Saved entries:
++++++++++++++++++++

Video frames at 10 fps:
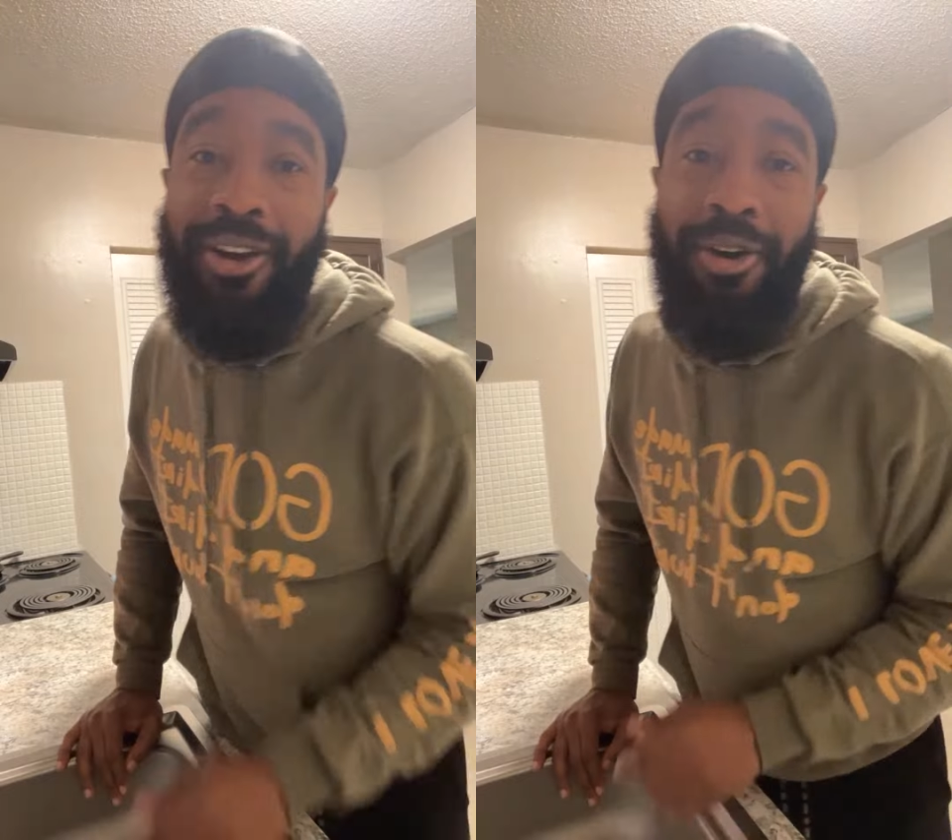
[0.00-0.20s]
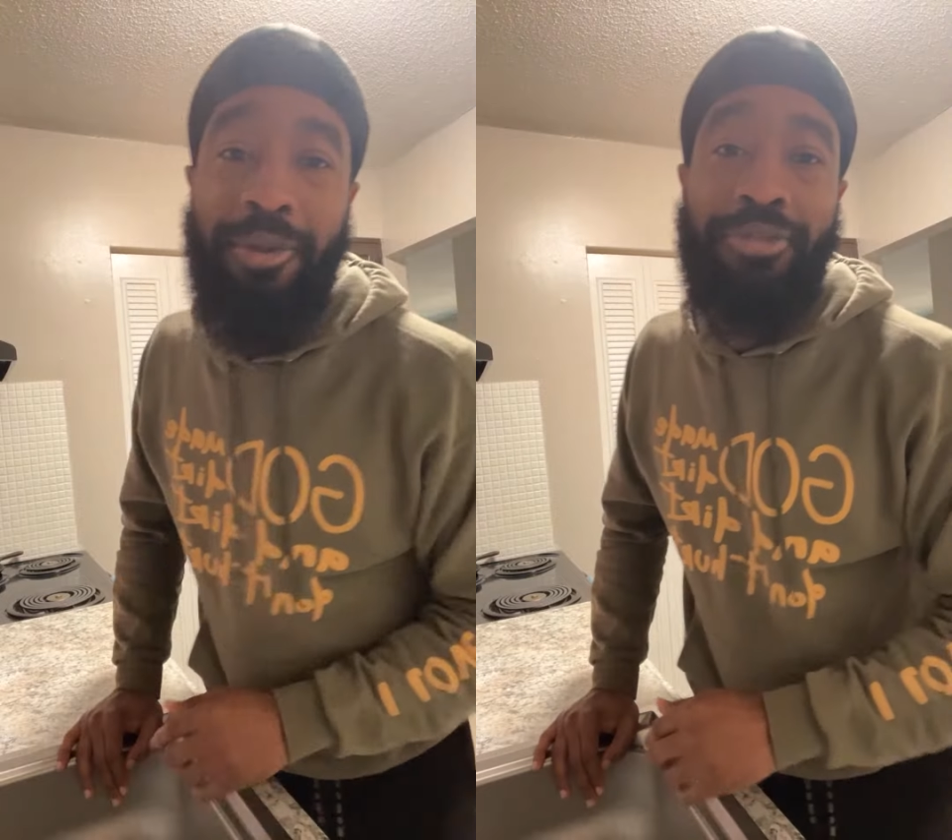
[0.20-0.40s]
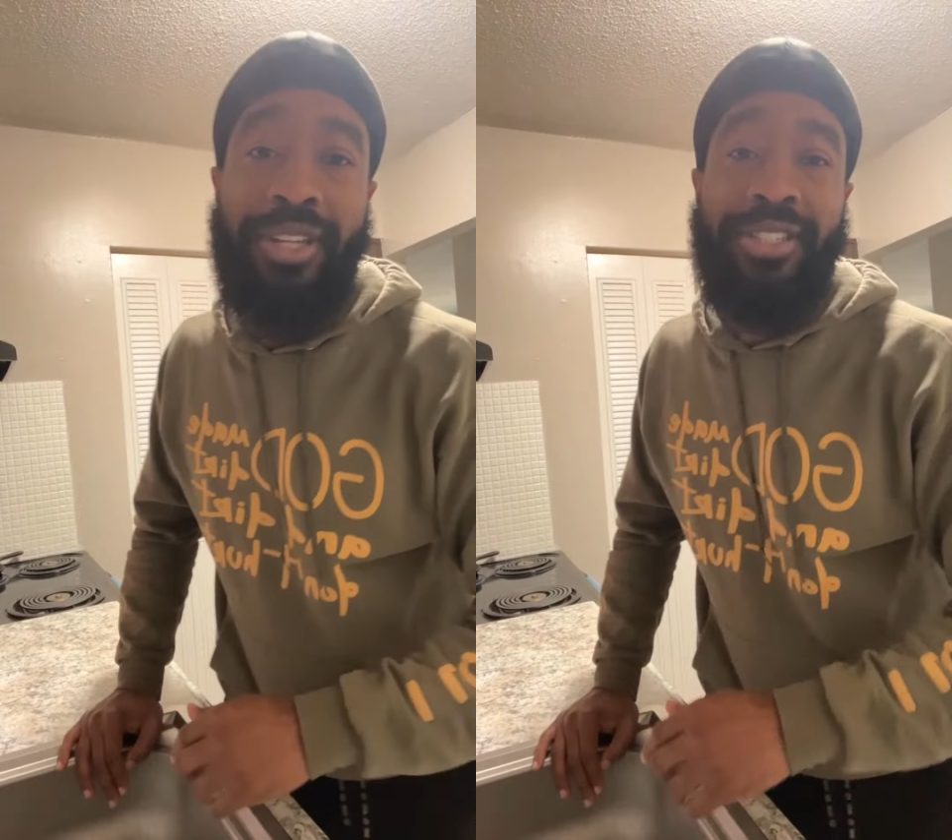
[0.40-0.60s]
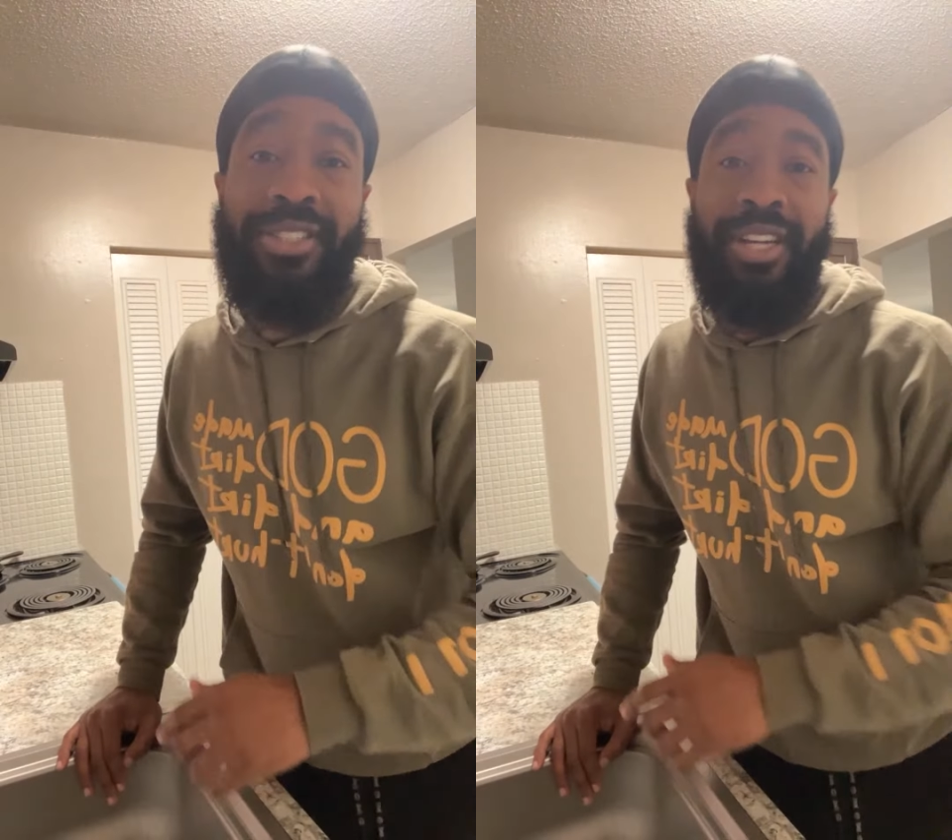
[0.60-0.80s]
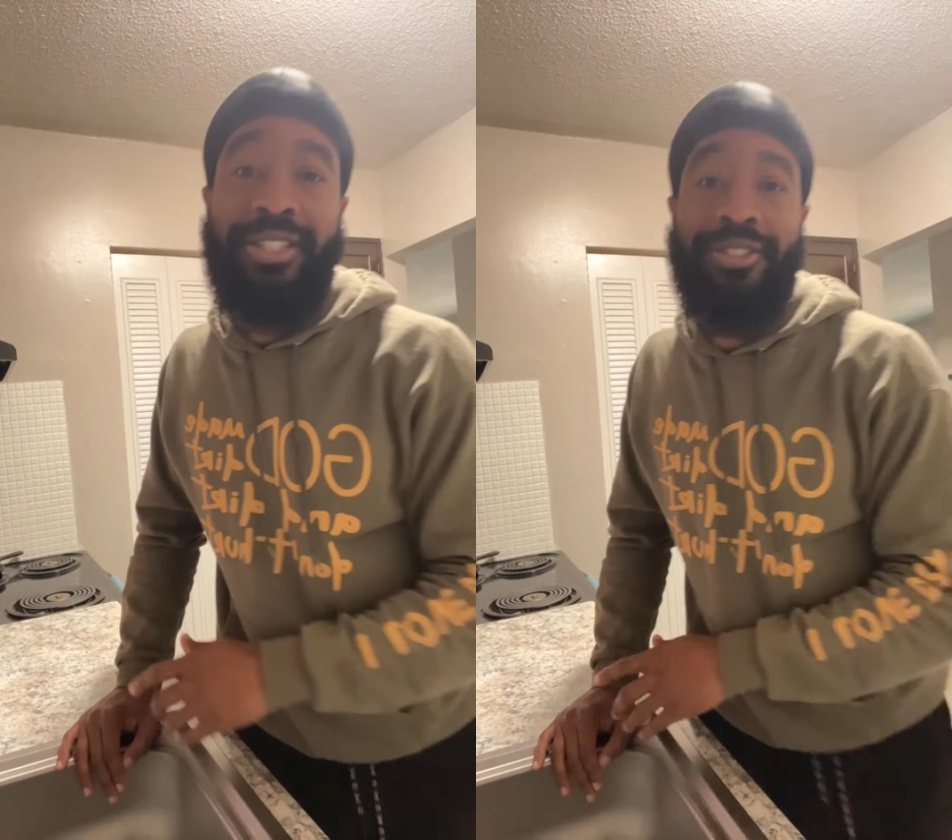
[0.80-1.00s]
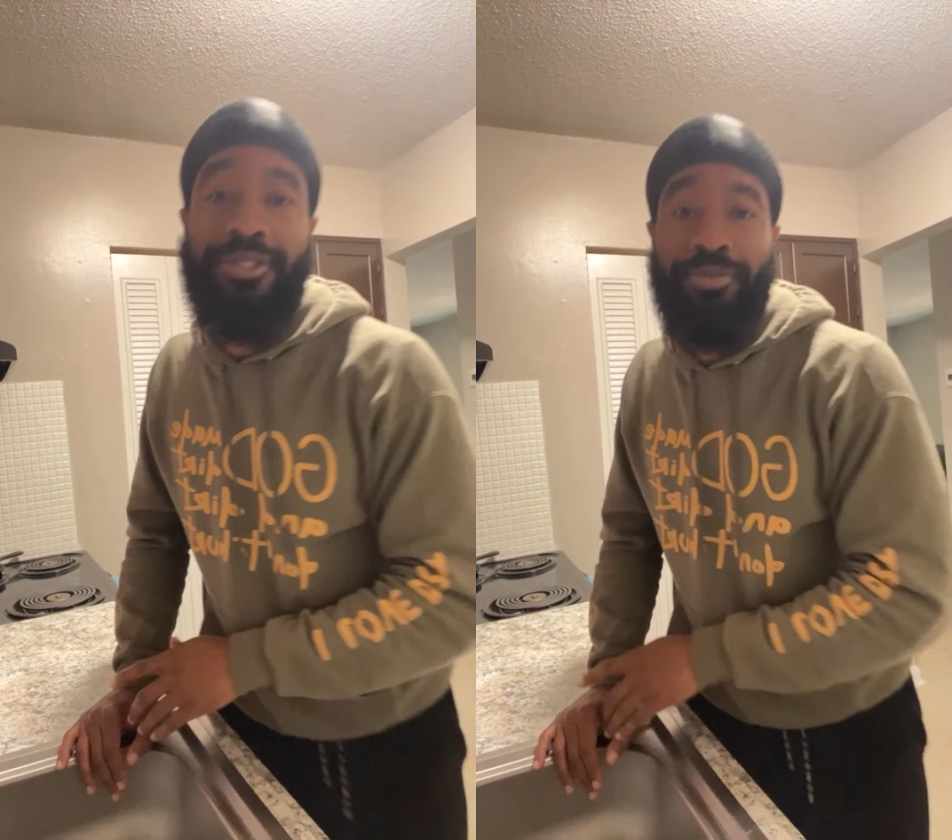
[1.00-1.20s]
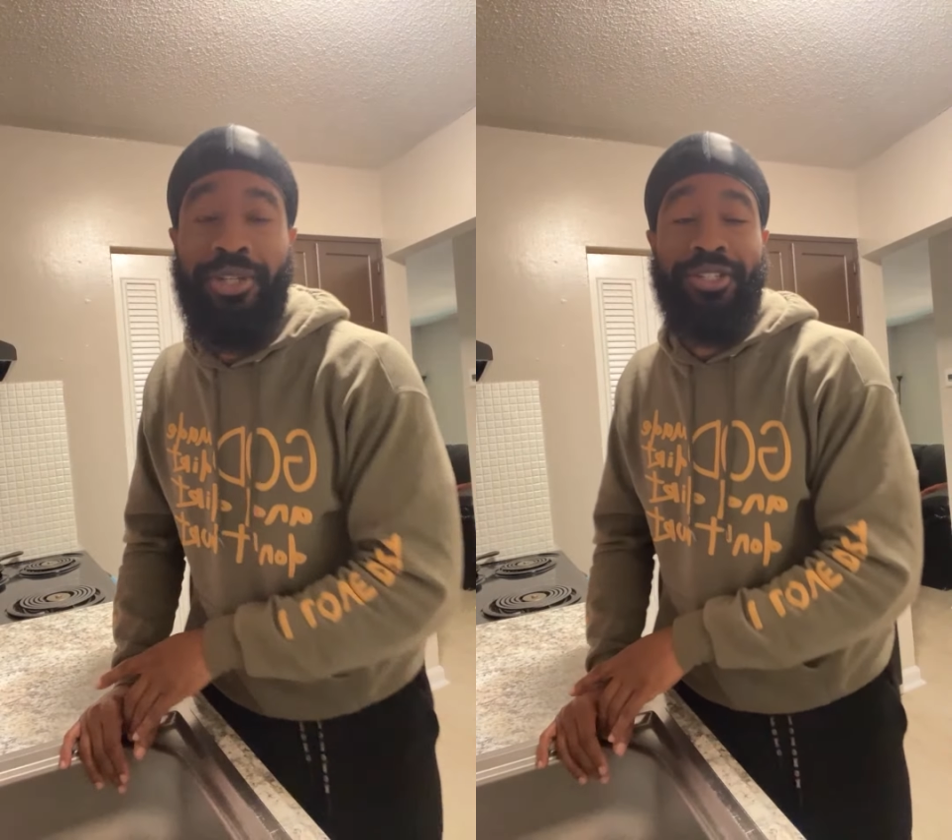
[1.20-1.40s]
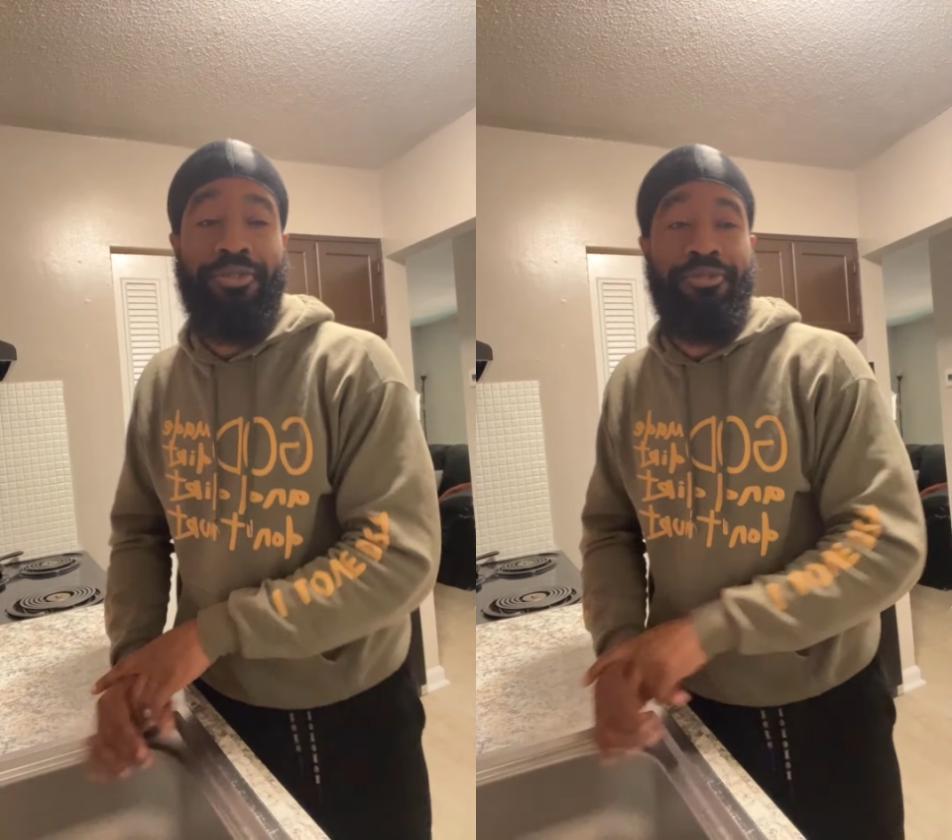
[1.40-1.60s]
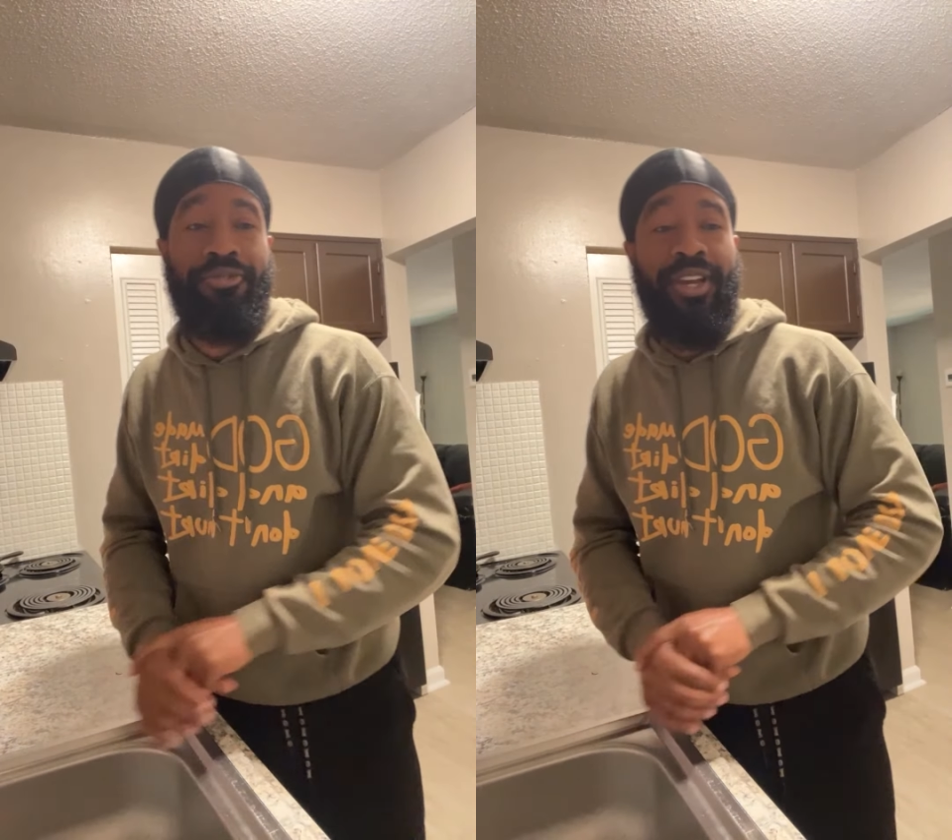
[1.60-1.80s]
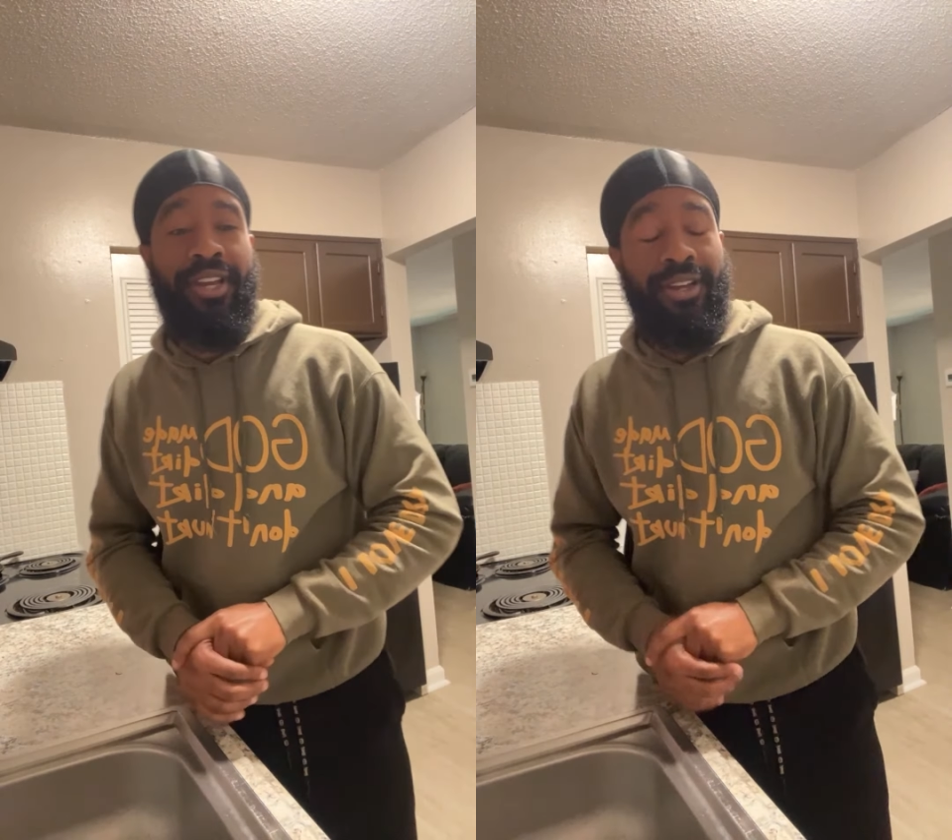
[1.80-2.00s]
Hopefully it's not just a bunch of
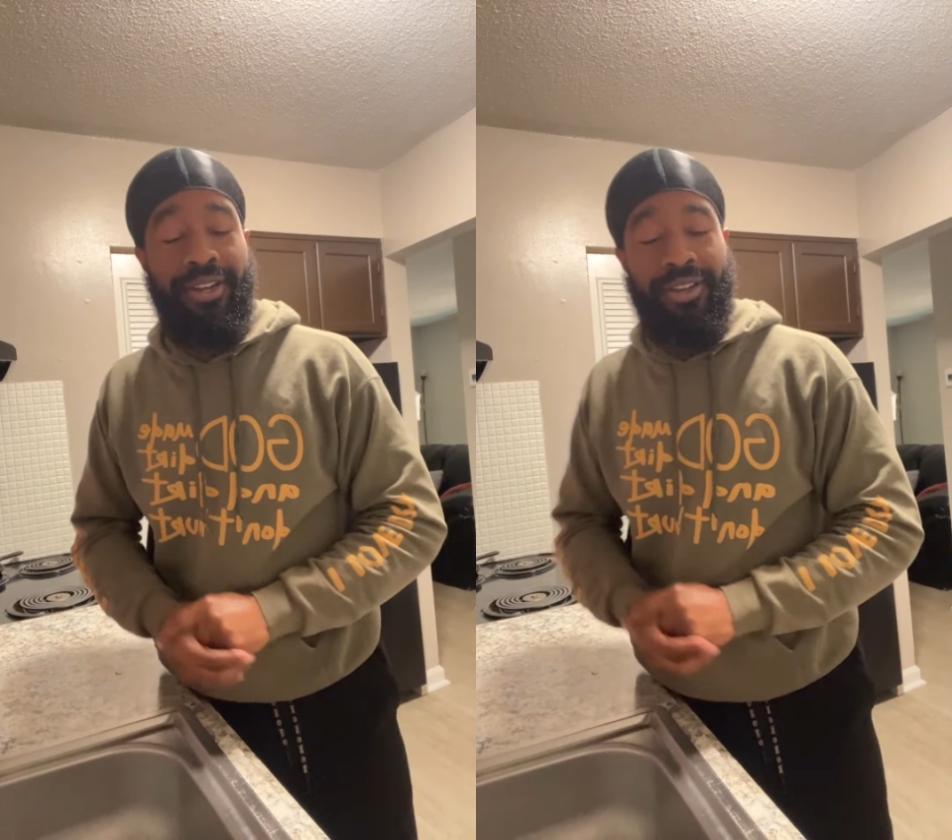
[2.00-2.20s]
fat,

++++++++++++++++++++

Leave the images out and transcribe the remaining data above word for word.

• Output of the exercise
Video frames at 10 fps:
[0.00-0.20s]
[0.20-0.40s]
[0.40-0.60s]
[0.60-0.80s]
[0.80-1.00s]
[1.00-1.20s]
[1.20-1.40s]
[1.40-1.60s]
[1.60-1.80s]
[1.80-2.00s]
Hopefully it's not just a bunch of
[2.00-2.20s]
fat,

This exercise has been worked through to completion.